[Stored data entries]

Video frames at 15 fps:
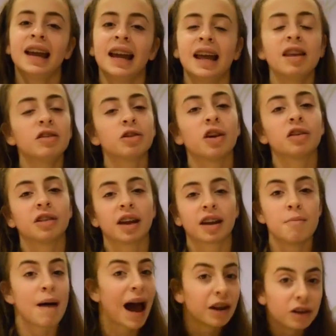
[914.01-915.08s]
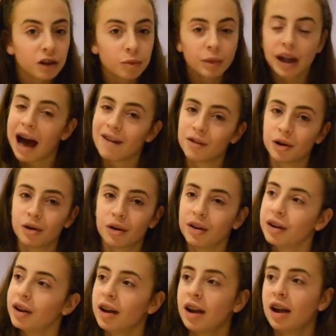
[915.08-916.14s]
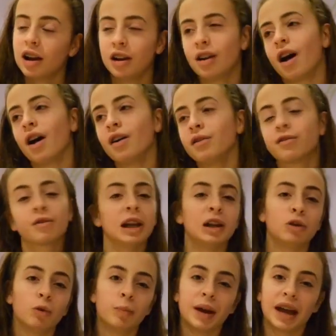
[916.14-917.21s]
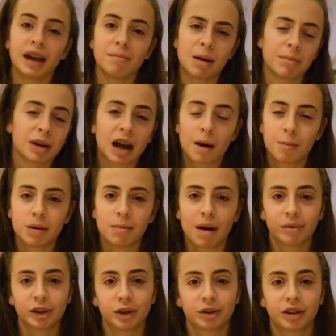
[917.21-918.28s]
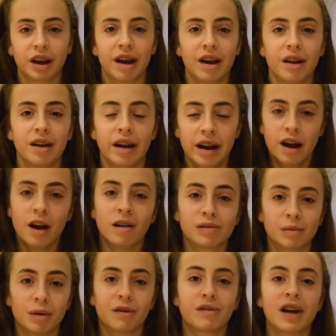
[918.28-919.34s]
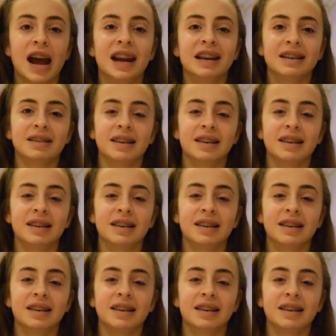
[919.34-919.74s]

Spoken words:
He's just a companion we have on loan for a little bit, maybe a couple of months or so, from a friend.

[Problem] Excluding images, return all of the records above word for word.

[Task solution]
Video frames at 15 fps:
[914.01-915.08s]
[915.08-916.14s]
[916.14-917.21s]
[917.21-918.28s]
[918.28-919.34s]
[919.34-919.74s]

Spoken words:
He's just a companion we have on loan for a little bit, maybe a couple of months or so, from a friend.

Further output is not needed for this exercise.